From the Department of Cardiovascular Surgery and Pediatric Cardiology, Kyushu Kosei-Nenkin Hospital, Kitakyushu, Japan.

Correspondence to Yoshihisa Tanoue, MD, Department of Cardiovascular Surgery, Kyushu University, 3-1-1 Maidashi, Higashi-ku, Fukuoka 812-8582, Japan. E-mail tanoue{at}heart.med.kyushu-u.ac.jp

Background—A total cavopulmonary connection (TCPC) is a widely performed surgical procedure for Fontan candidates. High-risk candidates who have undergone the bidirectional Glenn procedure (BDG) before TCPC have shown good results. The exact mechanism of this procedure, however, is still poorly understood. We hypothesized that a volume reduction with BDG improved ventricular contractility, thereby optimizing mechanical efficiency after TCPC.

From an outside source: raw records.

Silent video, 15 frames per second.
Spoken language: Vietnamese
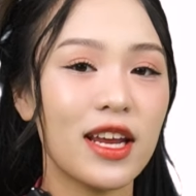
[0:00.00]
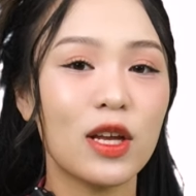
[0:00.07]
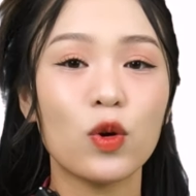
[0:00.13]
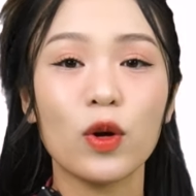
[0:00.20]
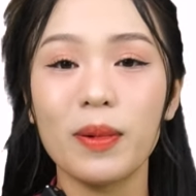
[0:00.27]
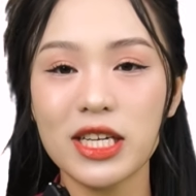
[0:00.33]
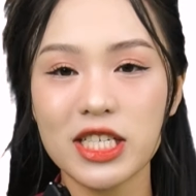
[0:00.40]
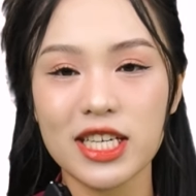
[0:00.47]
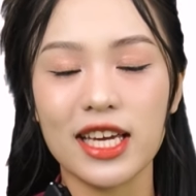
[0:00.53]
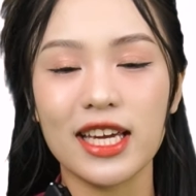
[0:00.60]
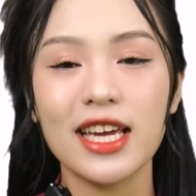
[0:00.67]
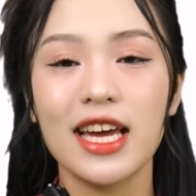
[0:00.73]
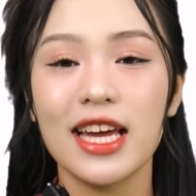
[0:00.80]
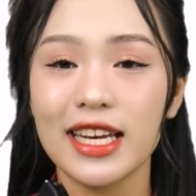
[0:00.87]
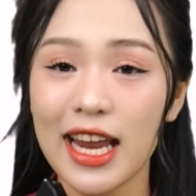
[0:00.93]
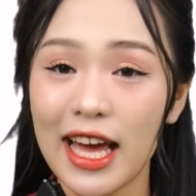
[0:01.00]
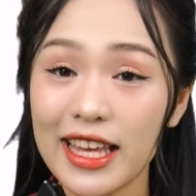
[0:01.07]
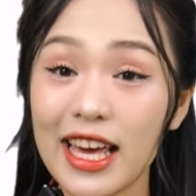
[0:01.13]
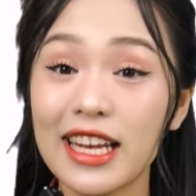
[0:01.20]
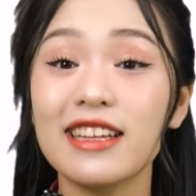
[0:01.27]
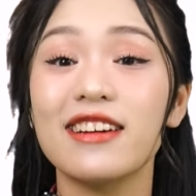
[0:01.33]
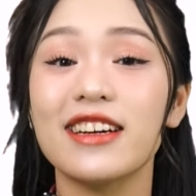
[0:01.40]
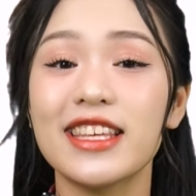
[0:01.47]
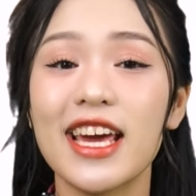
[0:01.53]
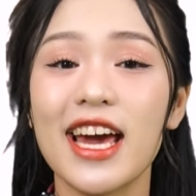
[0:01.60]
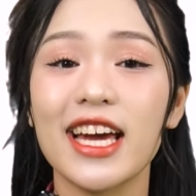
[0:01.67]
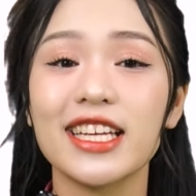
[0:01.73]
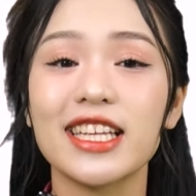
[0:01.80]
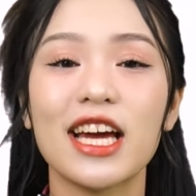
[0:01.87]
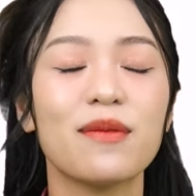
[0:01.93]
đến quý bác sĩ đã dành thời
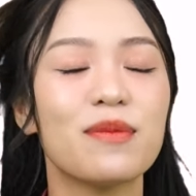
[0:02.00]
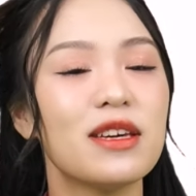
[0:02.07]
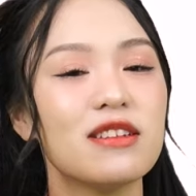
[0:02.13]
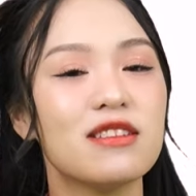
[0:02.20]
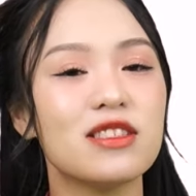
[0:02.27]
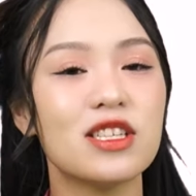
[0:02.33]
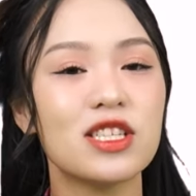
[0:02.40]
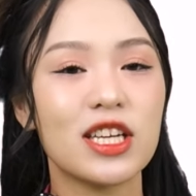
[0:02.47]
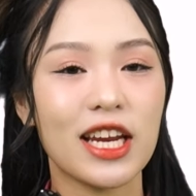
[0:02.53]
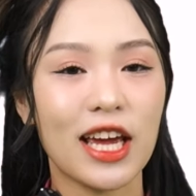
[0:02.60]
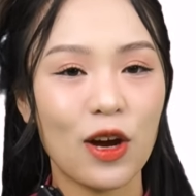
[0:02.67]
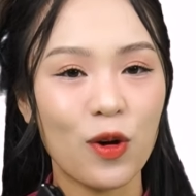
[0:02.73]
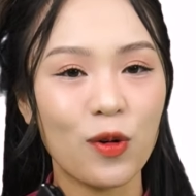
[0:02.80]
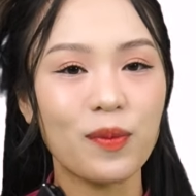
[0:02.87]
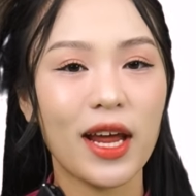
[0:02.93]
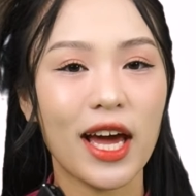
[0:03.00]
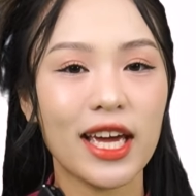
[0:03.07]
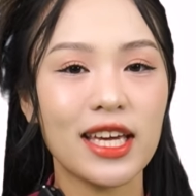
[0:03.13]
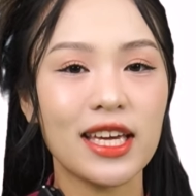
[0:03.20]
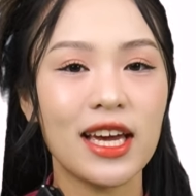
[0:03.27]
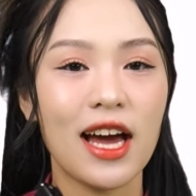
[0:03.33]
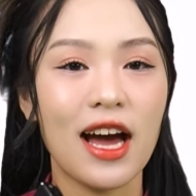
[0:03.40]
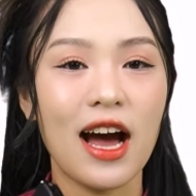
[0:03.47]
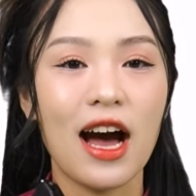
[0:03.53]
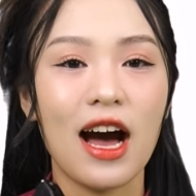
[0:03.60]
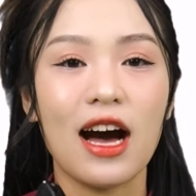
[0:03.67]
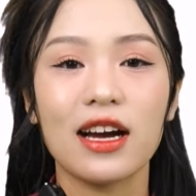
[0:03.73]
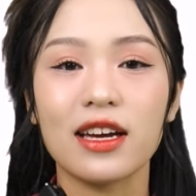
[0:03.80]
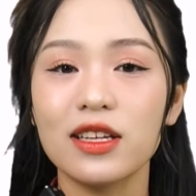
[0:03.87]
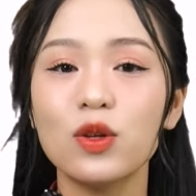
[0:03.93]
gian tham dự chương trình ngày hôm nay. Và
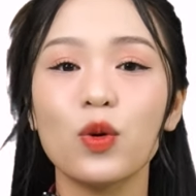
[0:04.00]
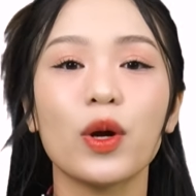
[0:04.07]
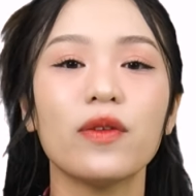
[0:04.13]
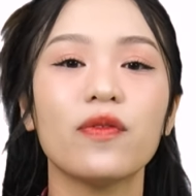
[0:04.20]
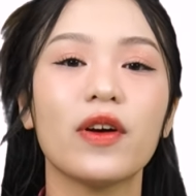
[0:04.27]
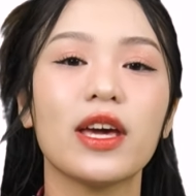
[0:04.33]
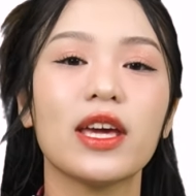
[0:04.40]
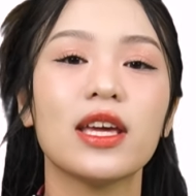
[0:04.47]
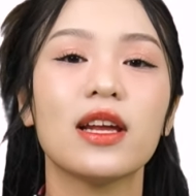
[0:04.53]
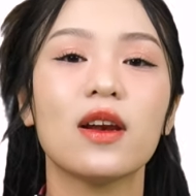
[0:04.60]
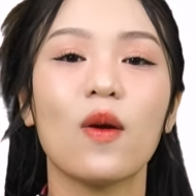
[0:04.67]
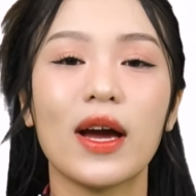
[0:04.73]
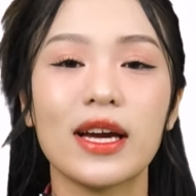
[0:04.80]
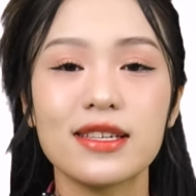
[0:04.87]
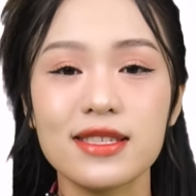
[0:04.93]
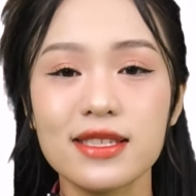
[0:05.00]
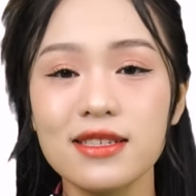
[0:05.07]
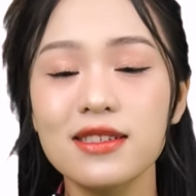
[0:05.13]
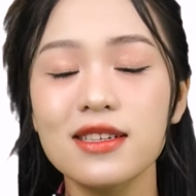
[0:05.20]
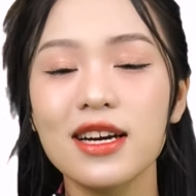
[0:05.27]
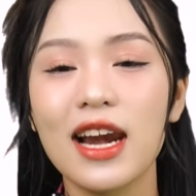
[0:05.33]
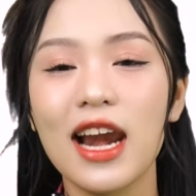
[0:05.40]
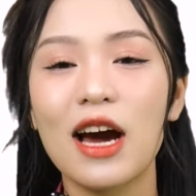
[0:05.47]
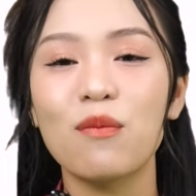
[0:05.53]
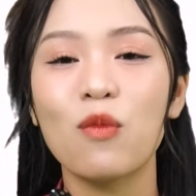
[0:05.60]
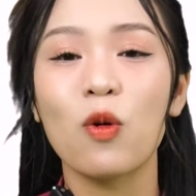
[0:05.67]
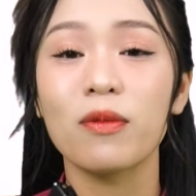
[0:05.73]
kính thưa quý vị, loãng xương cũng là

Methods and Results—We measured percent normal systemic ventricular end-diastolic volume (%N-EDV), contractility (end-systolic elastance; Ees), afterload (effective arterial elastance; Ea), and mechanical efficiency (ventriculoarterial coupling; Ea/Ees) on the basis of the cardiac catheterization data before and after TCPC. Eighteen patients who underwent staged TCPC after BDG (staged group) were compared with 29 patients who underwent primary TCPC (primary group). Ees and Ea were approximated as follows: Ees=mean arterial pressure/minimal ventricular volume, and Ea=maximal ventricular pressure/(maximal ventricular volume-minimal ventricular volume), and Ea/Ees was then calculated. The ventricular volume was normalized with the body surface area. A canine experimental model with conductance catheter was used to validate the accuracy of this approximation of Ees and Ea. %N-EDV decreased after TCPC in both groups. In the staged group, a smaller ventricular volume resulted in better contractility (Ees). Although afterload (Ea) increased in both groups, the increment of Ea was smaller in the staged group. These changes resulted in an improvement of Ea/Ees in the staged group, whereas Ea/Ees increased in the primary group.

Conclusions—The volume reduction of BDG preceding TCPC allows for any afterload mismatch to be corrected, thereby improving ventricular energetics after TCPC.